Different stages of avocado fruit and leaves are present throughout the year; thus, for every day in the growing year (1 July to 30 June), the daily frost survival was calculated and multiplied to obtain an overall frost suitability score.

Blueberry

Blueberry flowers and flower buds are the blueberry tissues most sensitive to frost damage, and in some highbush-variety flowers the LT₅₀ (lethal temperature for 50% kill) is −7.5 °C [30]. However, in other highbush varieties, a −8.4 °C spring frost killed less than 10% of flower buds, and young shoots were only damaged when winter temperatures fell to −23.4 °C [31]. Highbush and southern highbush varieties are considered more frost tolerant than rabbiteye [32]. The most sensitive flower part is the corolla, with LT₅₀ for several highbush varieties ranging between −2.1 and −3.3 °C, and it is likely that corolla damage is inversely correlated with fruit set [33]. Corolla damage occurred in 0, 20%, 75% and 100% of ‘Brightwell’ rabbiteye flowers at, respectively, −2, −2.5, −3 and −3.5 °C [34]. This corresponds to an LT₅₀ of −2.8 °C, which falls within the LT₅₀ range (−2.1 to −3.3 °C) observed for several highbush cultivars [33]. The latter two evaluations took place in controlled environments and may not be representative of results in commercial entities involving a range of varieties. Variation in damage between cultivars can depend on the timing of flowering periods relative to frost events [35].
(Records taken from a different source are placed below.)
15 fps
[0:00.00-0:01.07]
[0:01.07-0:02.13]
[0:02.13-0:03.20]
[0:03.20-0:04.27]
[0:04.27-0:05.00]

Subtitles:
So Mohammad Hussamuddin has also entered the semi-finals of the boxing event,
With consideration of LT₅₀ values across studies, and placing more weight on field observations, we used Equation (6) with $a=1.1$ °C⁻¹ and $b=-4.5$ °C to obtain a frost survival curve with the following rates of survival: 90% at −1.5 °C, 50% at −4.5 °C and 10% at −7.5 °C (Figure 5b).
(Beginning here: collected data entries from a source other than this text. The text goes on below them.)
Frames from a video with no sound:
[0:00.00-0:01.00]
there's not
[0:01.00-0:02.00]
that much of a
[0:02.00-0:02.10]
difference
Figure 5. Daily frost survival rate as a function of minimum daily temperature for (a) reproductive and leaf tissues for ‘Hass’ avocado and (b) reproductive tissues across different types and cultivars of blueberry. Frost suitability scores are obtained by accumulating frost survival rates over the frost risk period for each crop using Equation (7).
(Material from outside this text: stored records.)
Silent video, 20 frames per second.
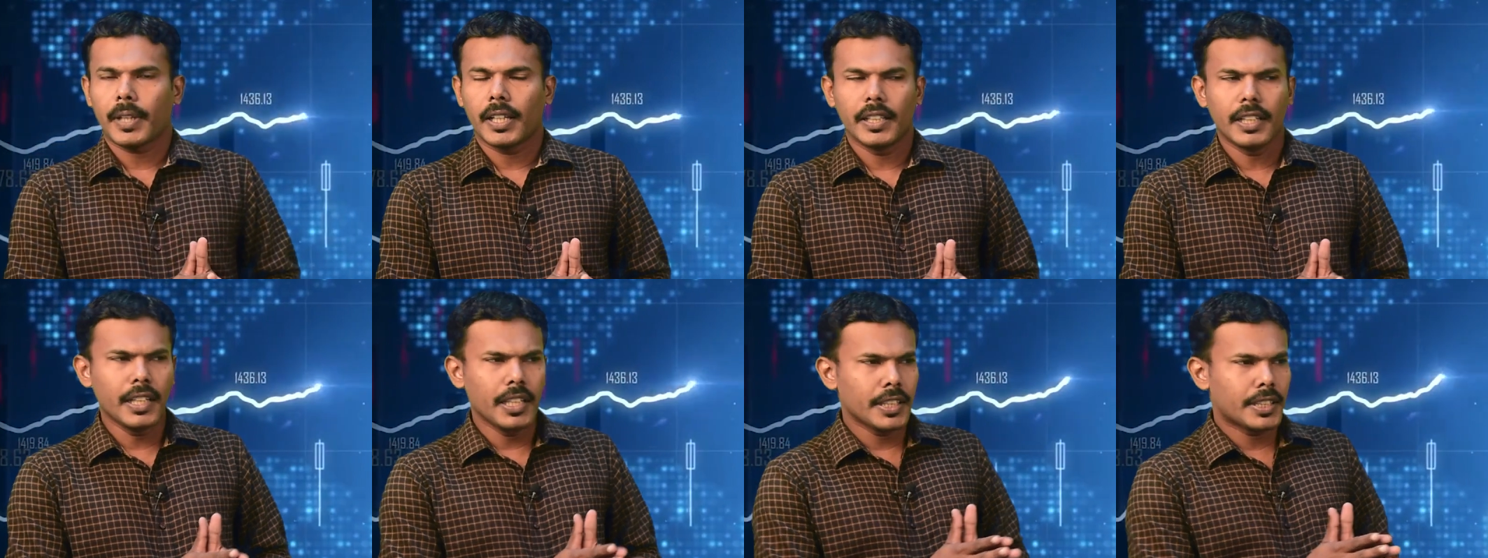
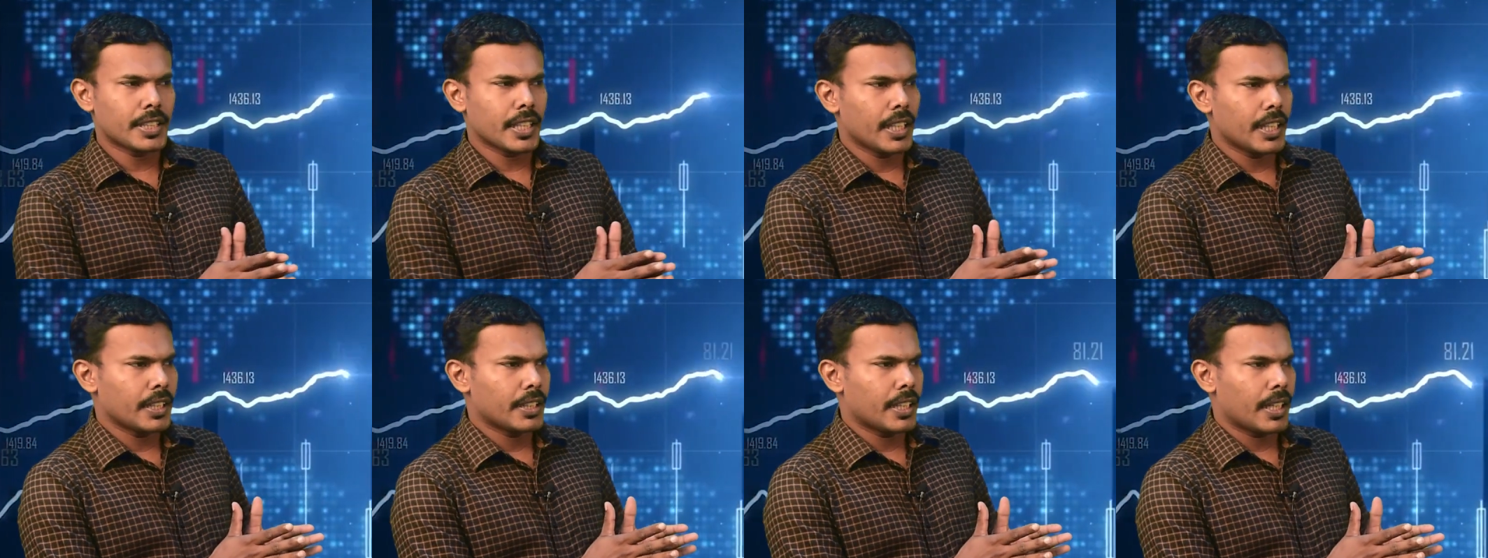
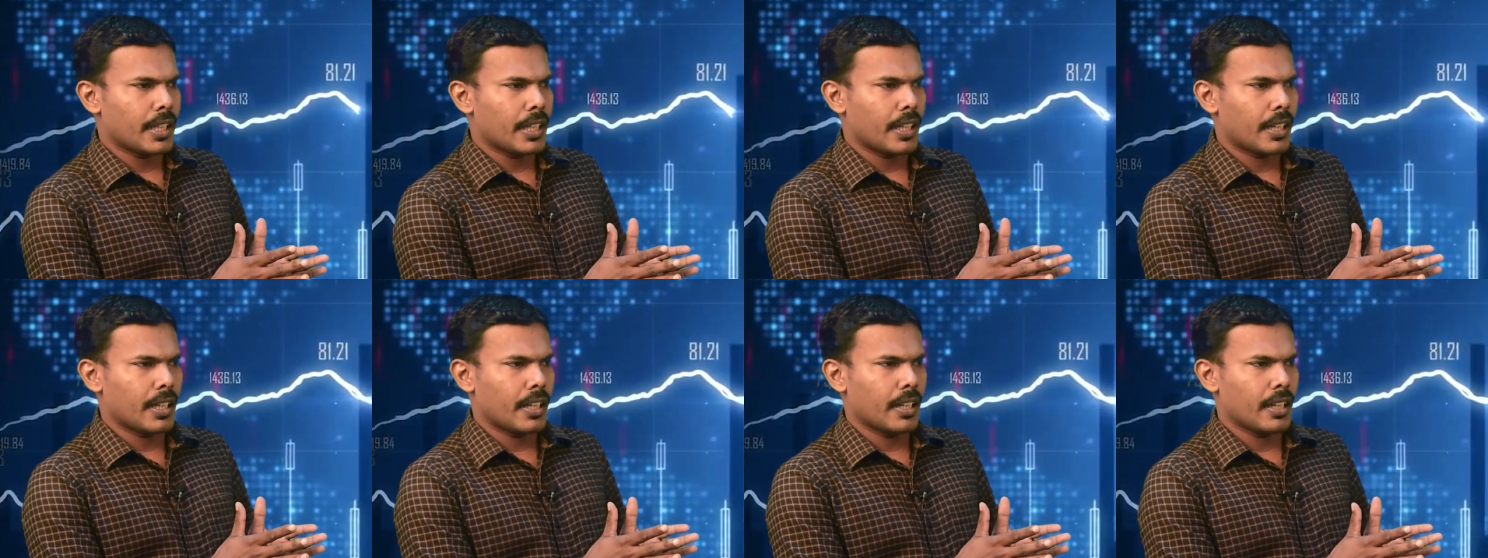Initially
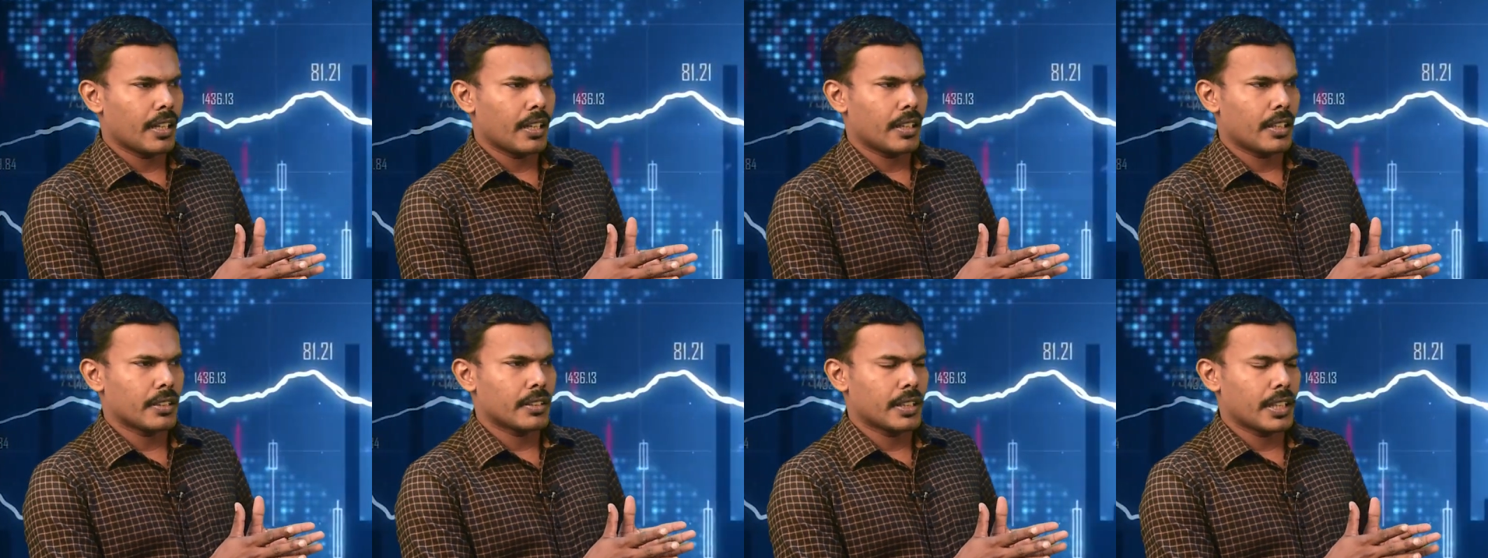they
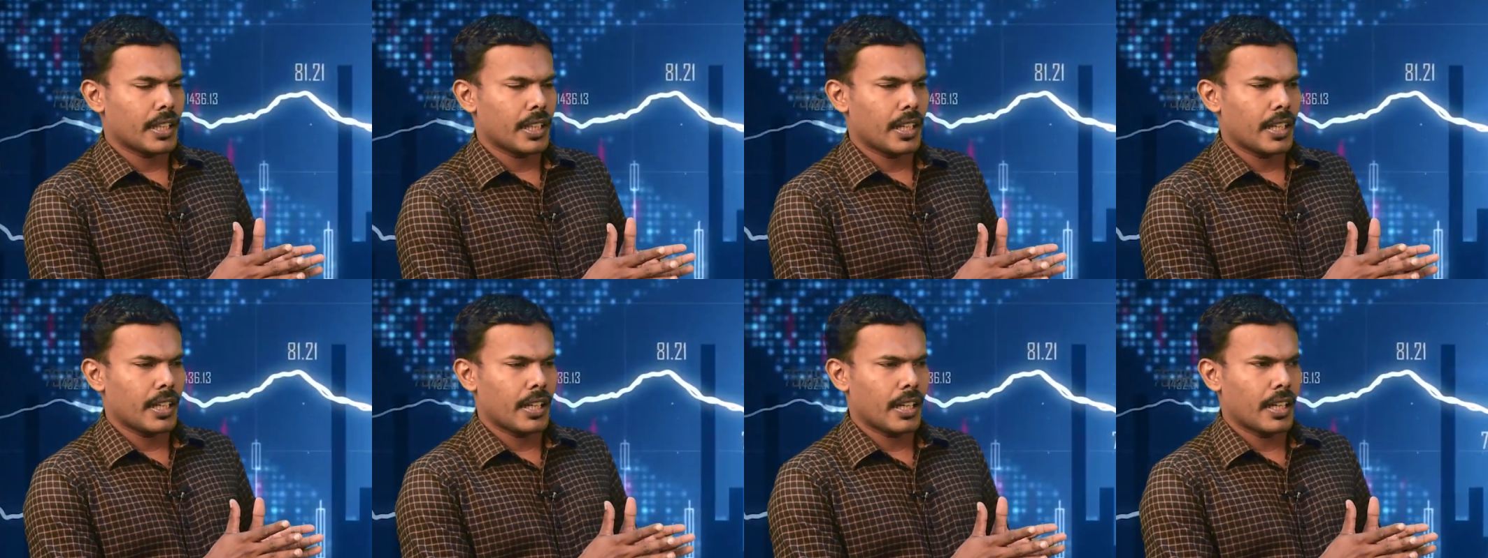
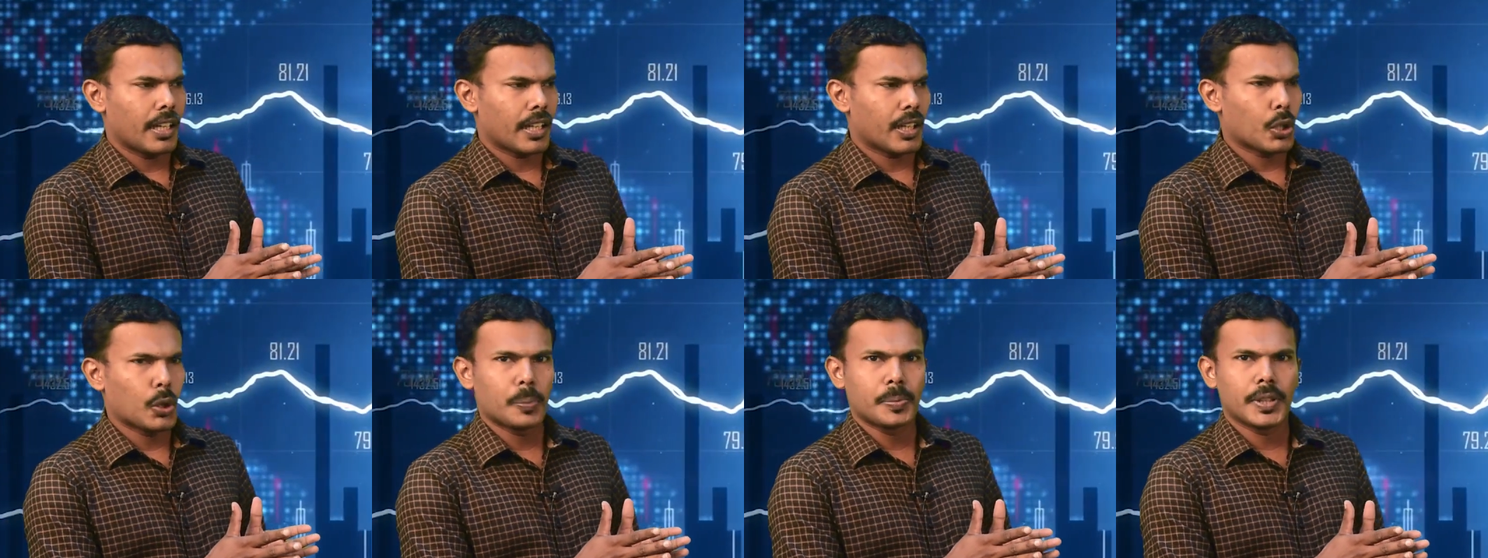
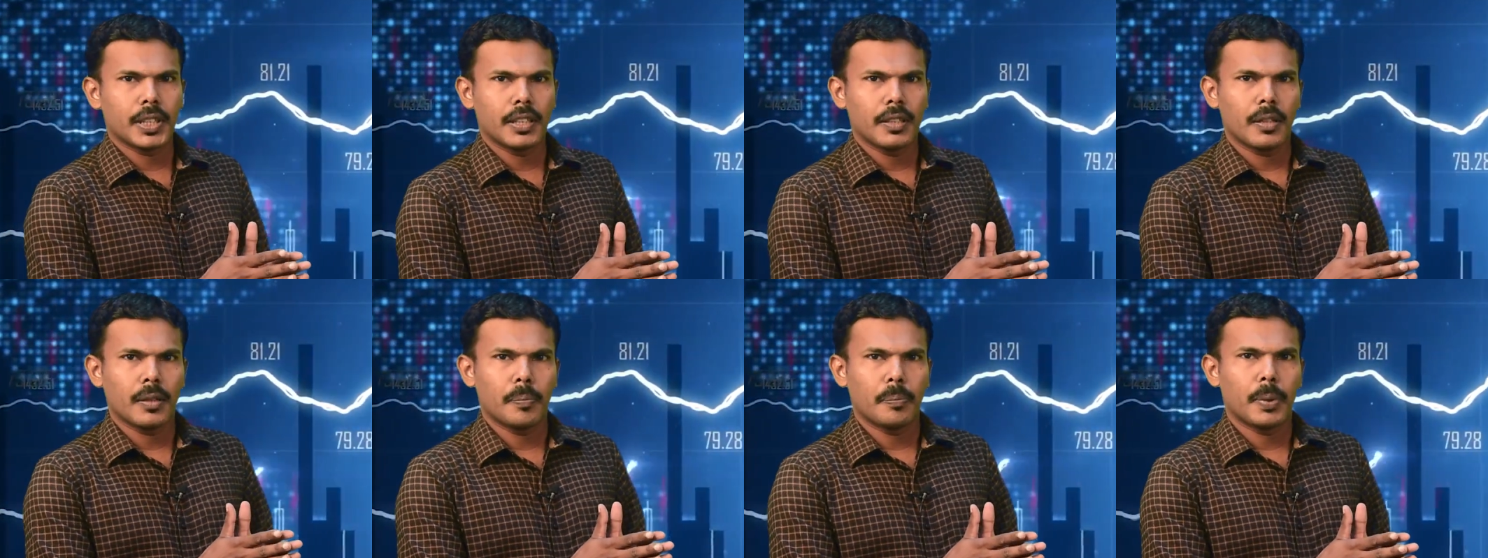
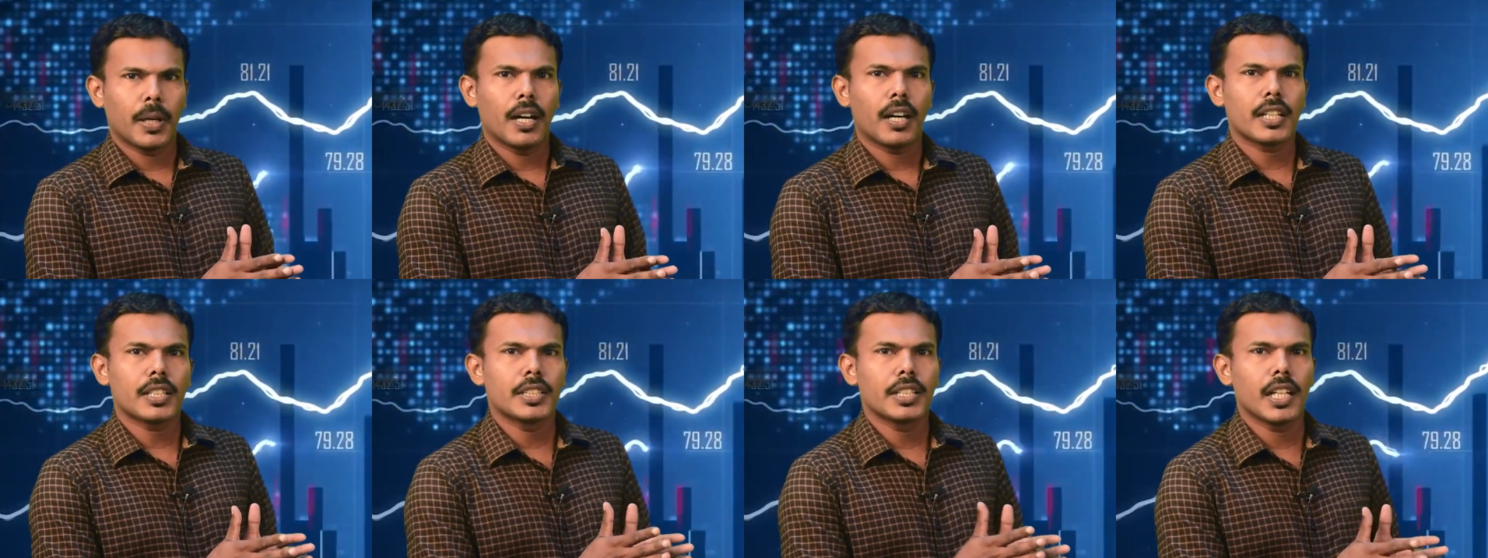adopted
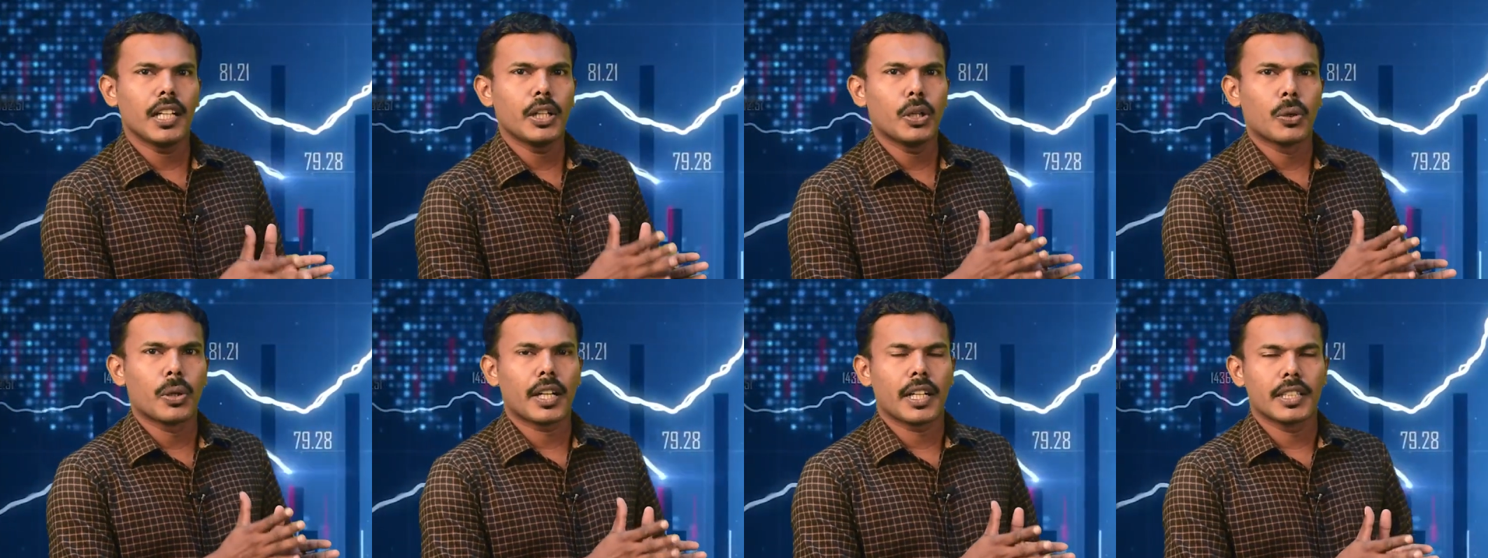partial
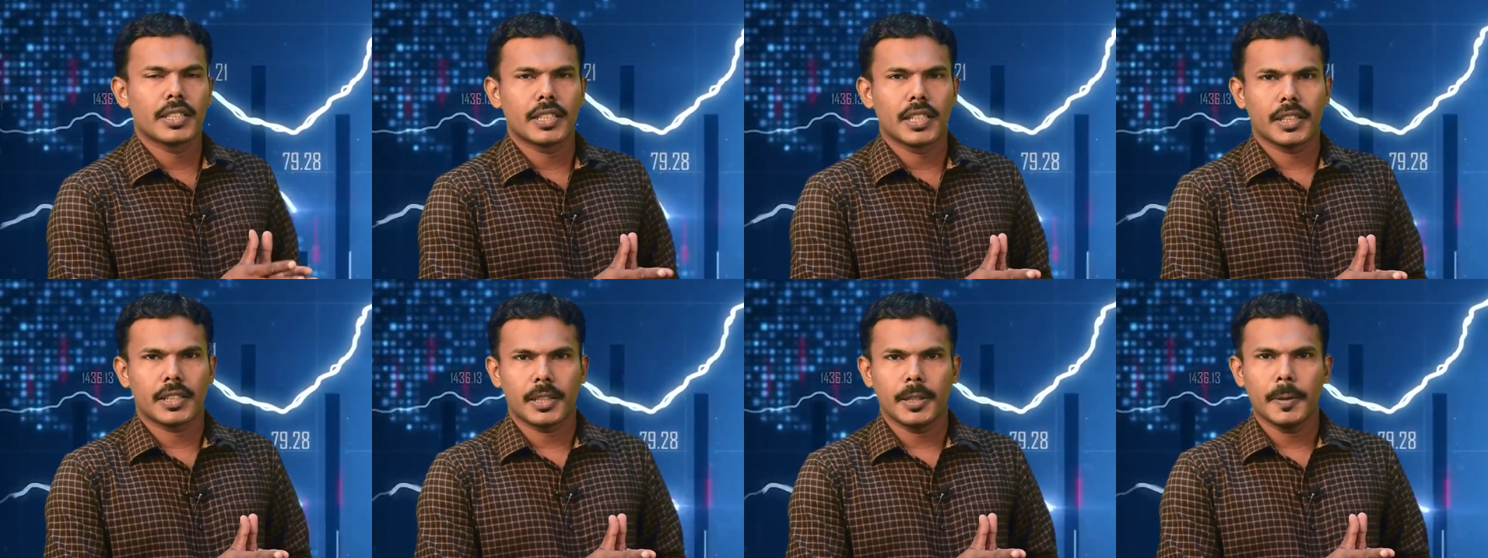
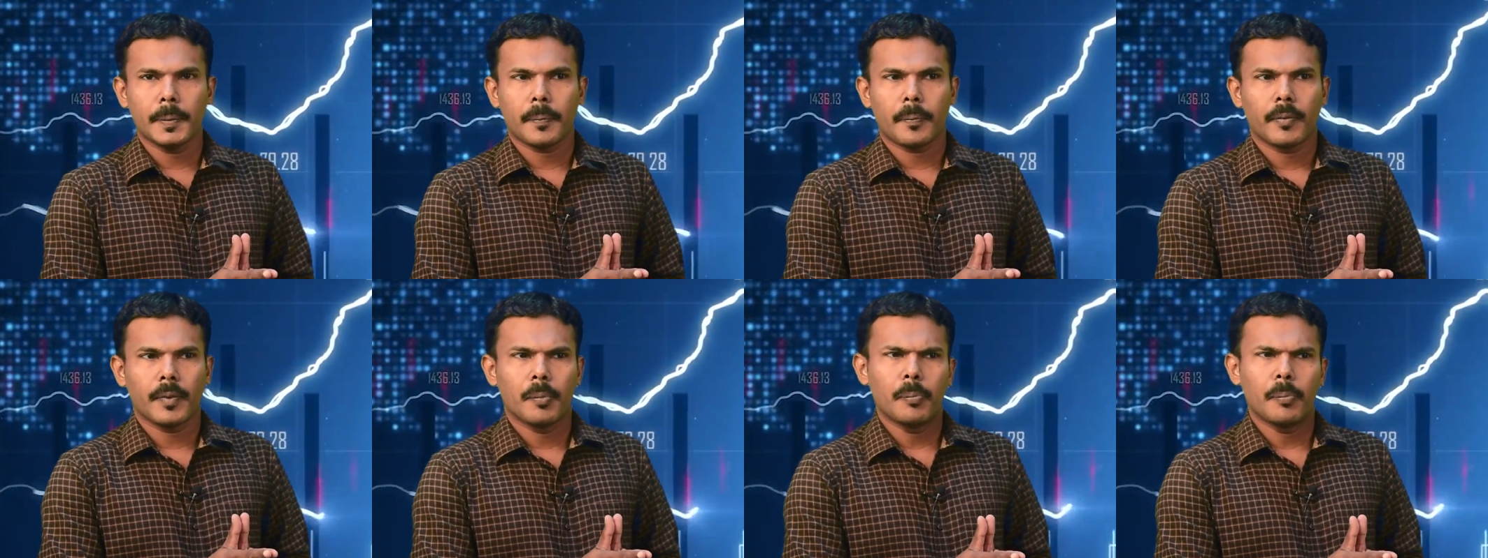dollarization,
Figure 5. Daily frost survival rate as a function of minimum daily temperature for (a) reproductive and leaf tissues for ‘Hass’ avocado and (b) reproductive tissues across different types and cultivars of blueberry. Frost suitability scores are obtained by accumulating frost survival rates over the frost risk period for each crop using Equation (7).

Flowering for blueberries in Tasmania occurs in September and October [36], and because adequate data were not available for NZ, we characterised these months as the risk period for frost in NZ, instead of attempting to predict the different times of flowering for each variety. The calculated daily frost survival rates were multiplied for this period to obtain an overall suitability score, which is 1 minus the cumulative damage. The majority of the North Island has high suitability scores for frost, except for mountainous and high elevation inland areas, as does most of the South Island lowland areas. Consequently, high frost risk occurrences are not frequently encountered in most areas within NZ that are currently growing blueberry.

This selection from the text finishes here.